- DATA SECTION:

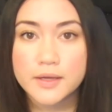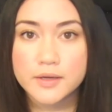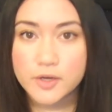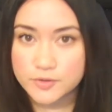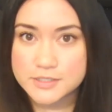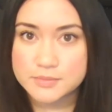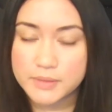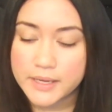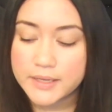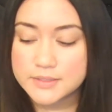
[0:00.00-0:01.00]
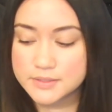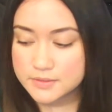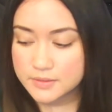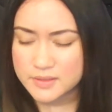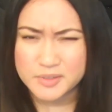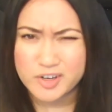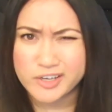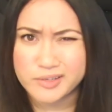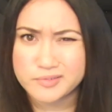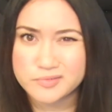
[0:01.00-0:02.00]
goes as planned. It
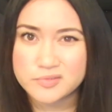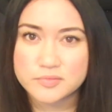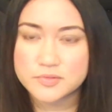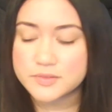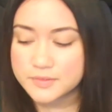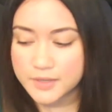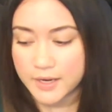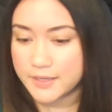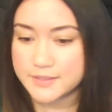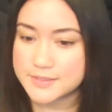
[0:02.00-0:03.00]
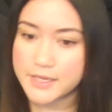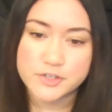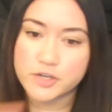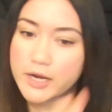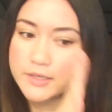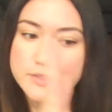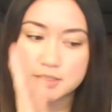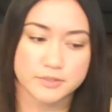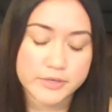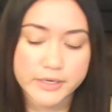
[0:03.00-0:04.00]
already kind of sidetracked,
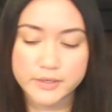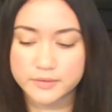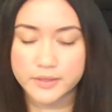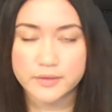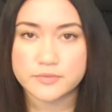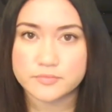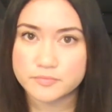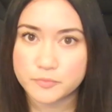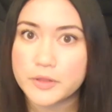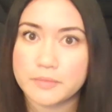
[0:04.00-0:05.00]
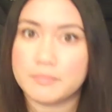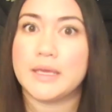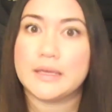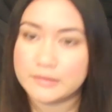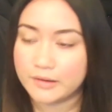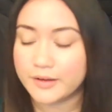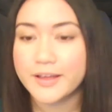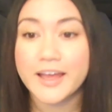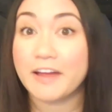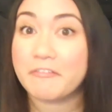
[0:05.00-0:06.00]
right? Like with me,
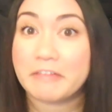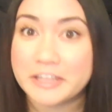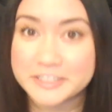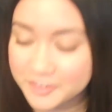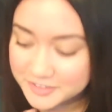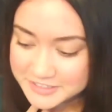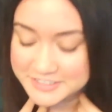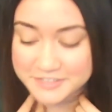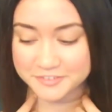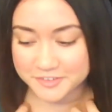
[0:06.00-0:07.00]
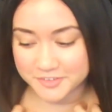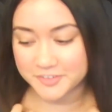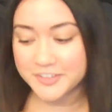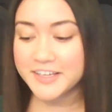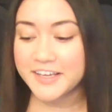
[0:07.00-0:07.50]
everything's always difficult.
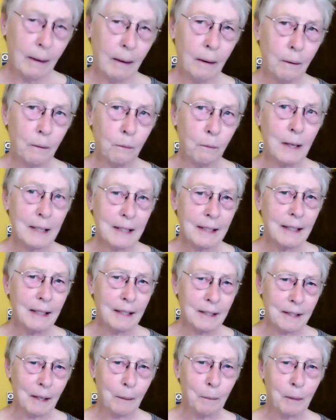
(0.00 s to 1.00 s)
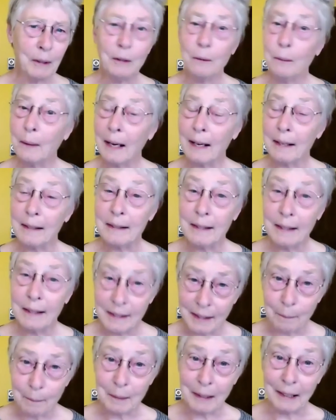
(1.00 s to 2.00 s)
Rusty is someone who has
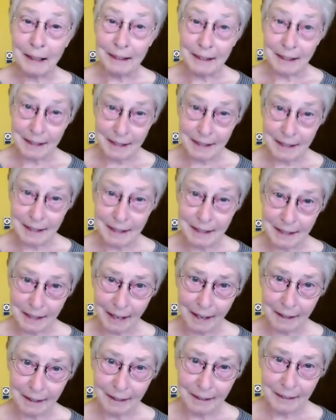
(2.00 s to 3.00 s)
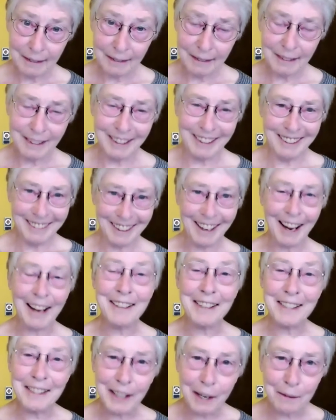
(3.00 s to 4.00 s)
something to say. I
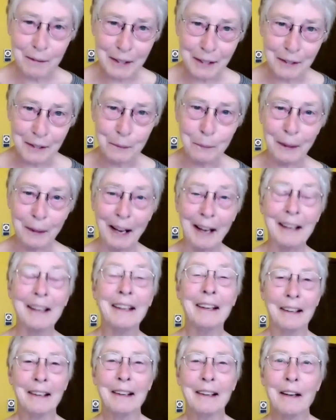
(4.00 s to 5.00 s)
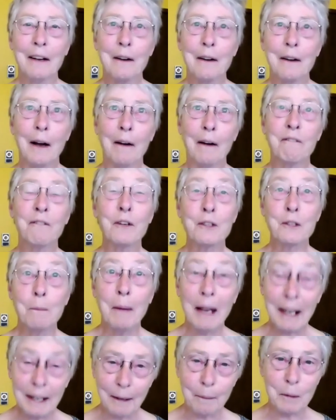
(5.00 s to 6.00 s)
discovered this when I first
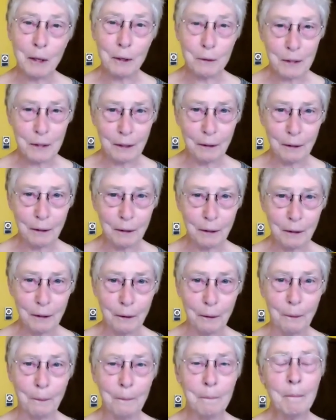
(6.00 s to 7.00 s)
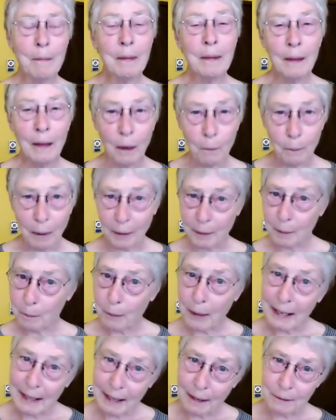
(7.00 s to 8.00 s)
met him years ago around a
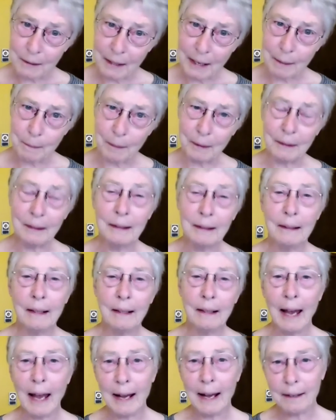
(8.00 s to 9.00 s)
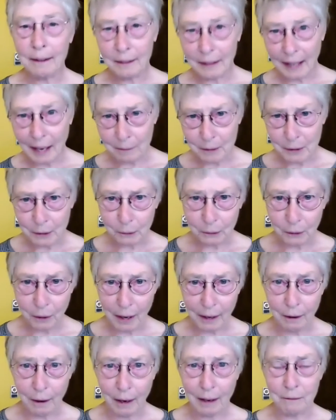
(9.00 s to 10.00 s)
breakout table at a Lavender Law
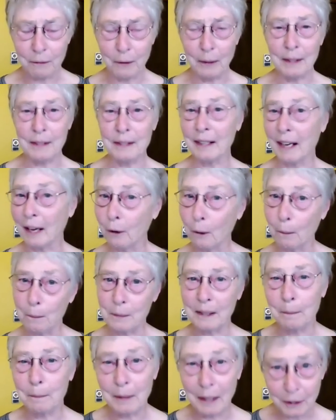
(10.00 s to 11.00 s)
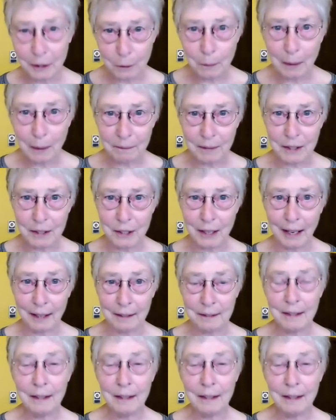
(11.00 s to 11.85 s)
conference, and I hope someday you have the chance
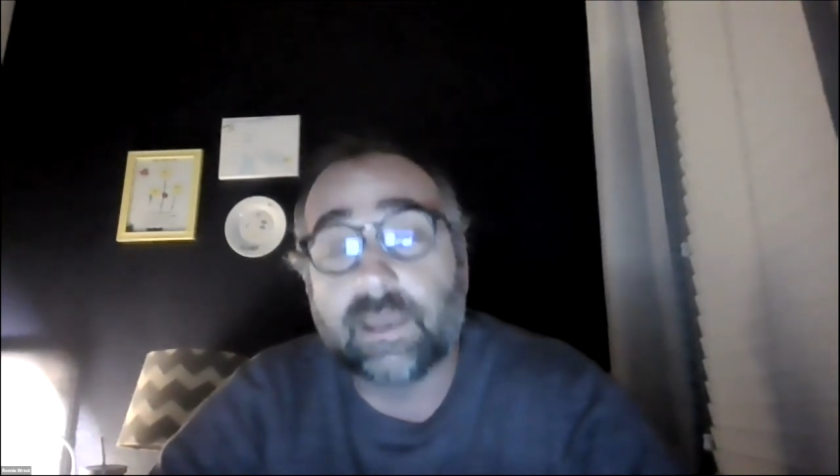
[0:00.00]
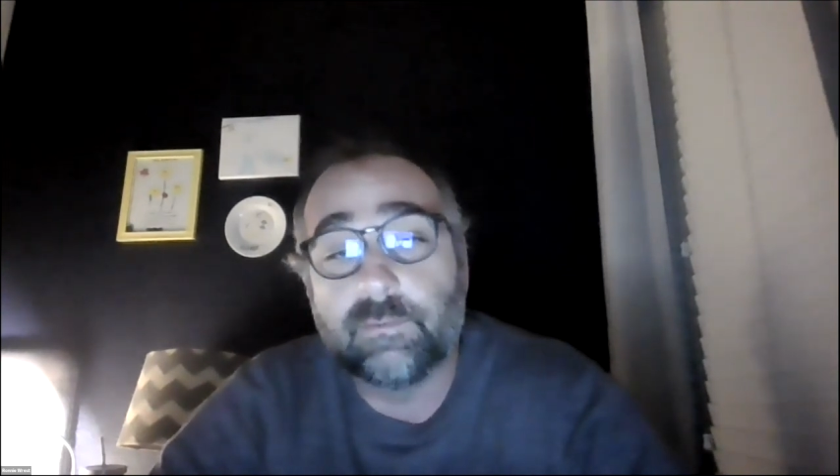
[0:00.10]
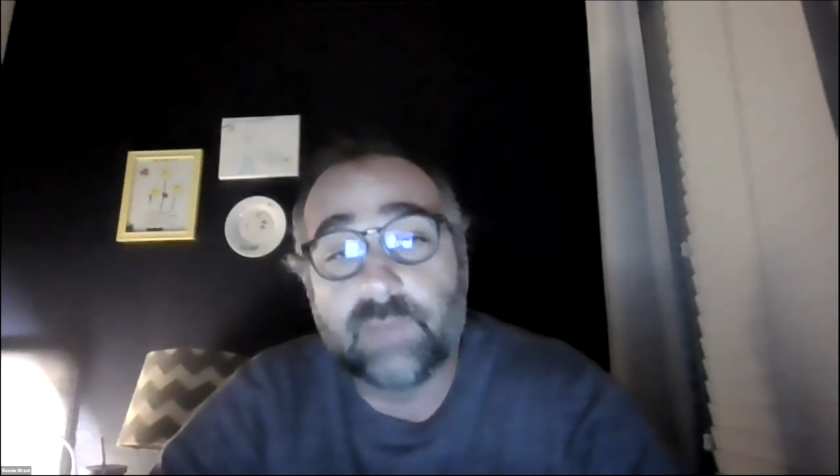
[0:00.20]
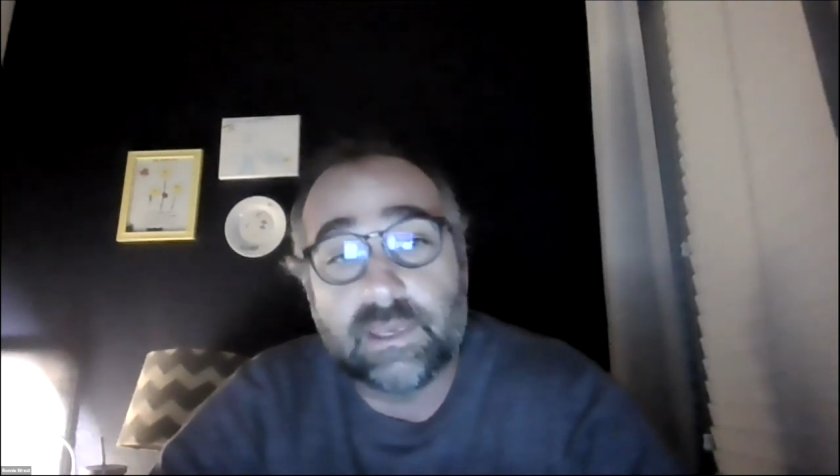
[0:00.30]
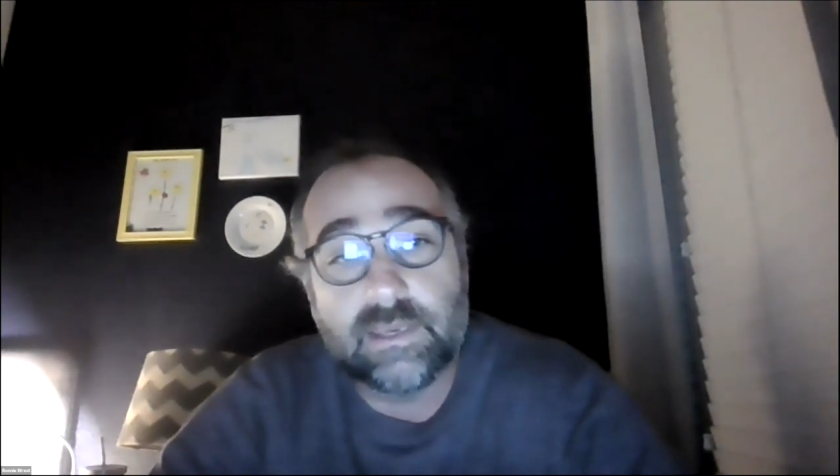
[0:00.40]

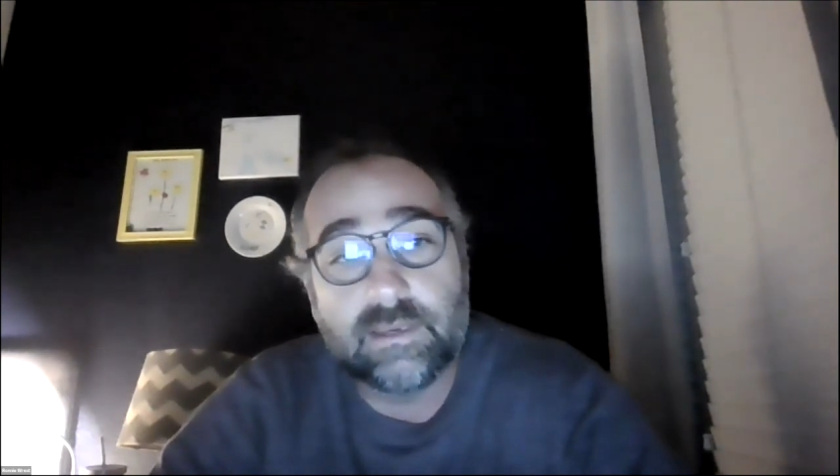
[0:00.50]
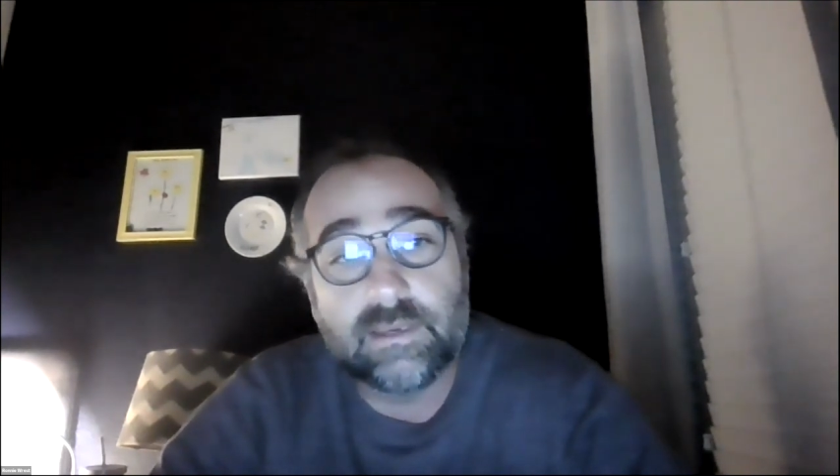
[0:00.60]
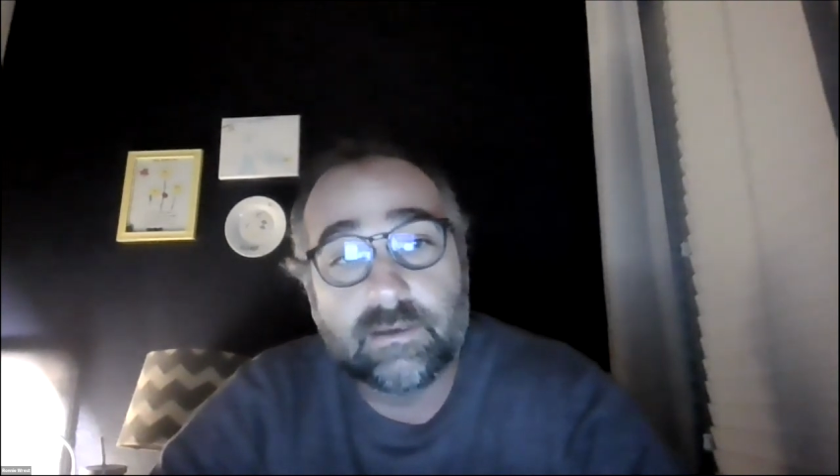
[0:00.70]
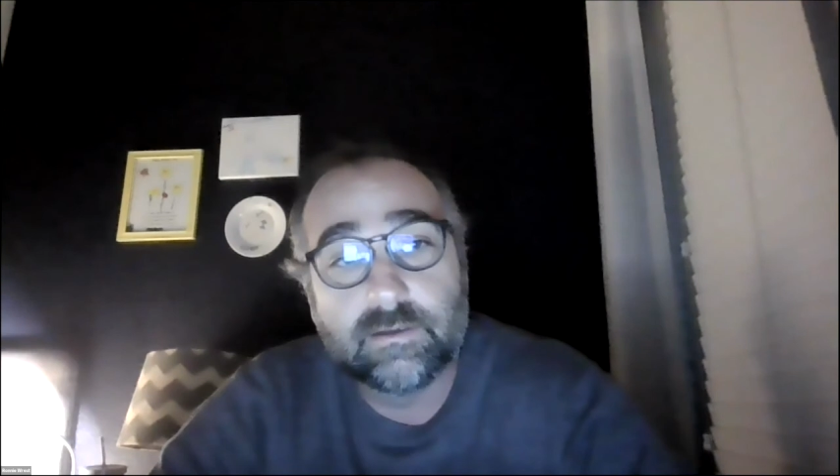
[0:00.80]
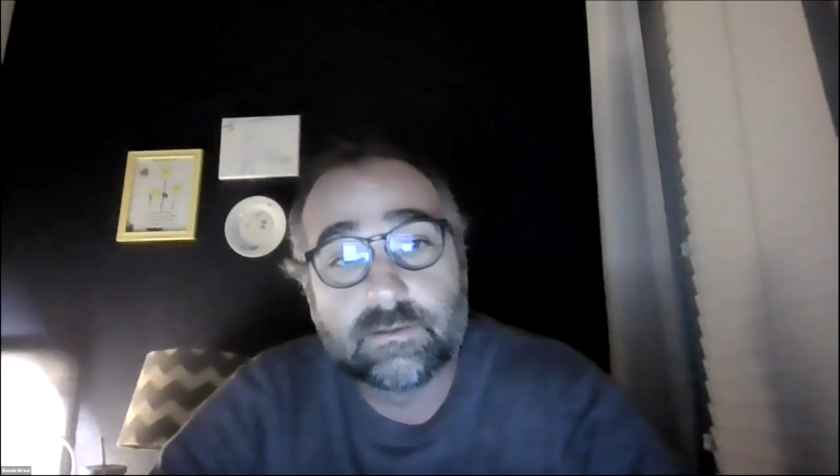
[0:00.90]
be
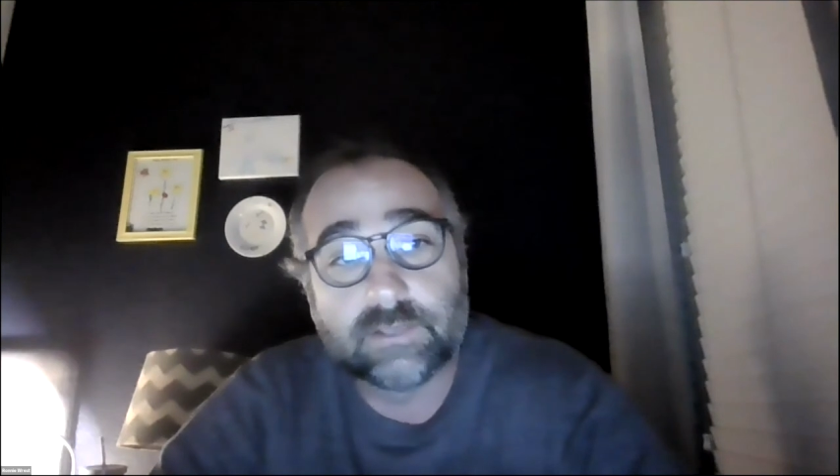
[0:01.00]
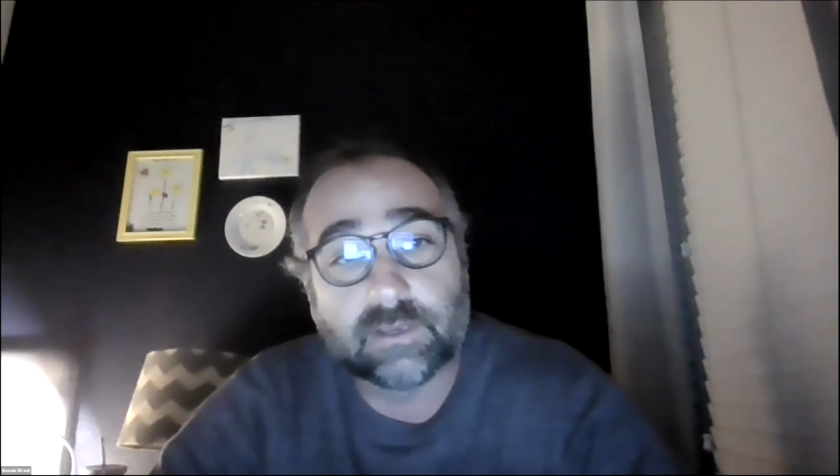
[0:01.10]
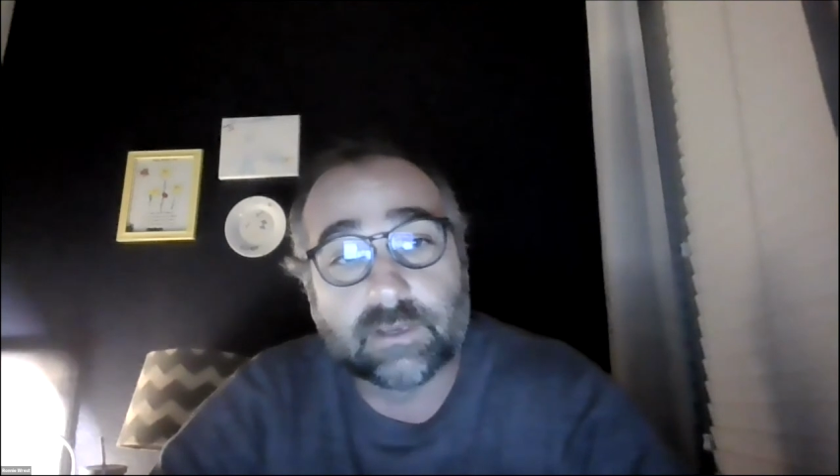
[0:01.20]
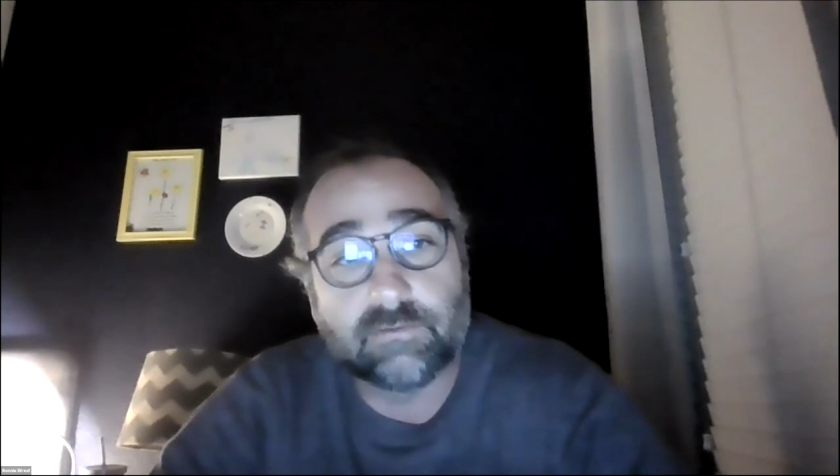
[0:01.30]
to convey a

- WHAT THE EXERCISE ASKS: In the entries above, find the line that contains "(0.00 s to 1.00 s)", then repeat exactly every line from the first one through that line, with no pictures.

- EXERCISE RESULT:
[0:00.00-0:01.00]
[0:01.00-0:02.00]
goes as planned. It
[0:02.00-0:03.00]
[0:03.00-0:04.00]
already kind of sidetracked,
[0:04.00-0:05.00]
[0:05.00-0:06.00]
right? Like with me,
[0:06.00-0:07.00]
[0:07.00-0:07.50]
everything's always difficult.
(0.00 s to 1.00 s)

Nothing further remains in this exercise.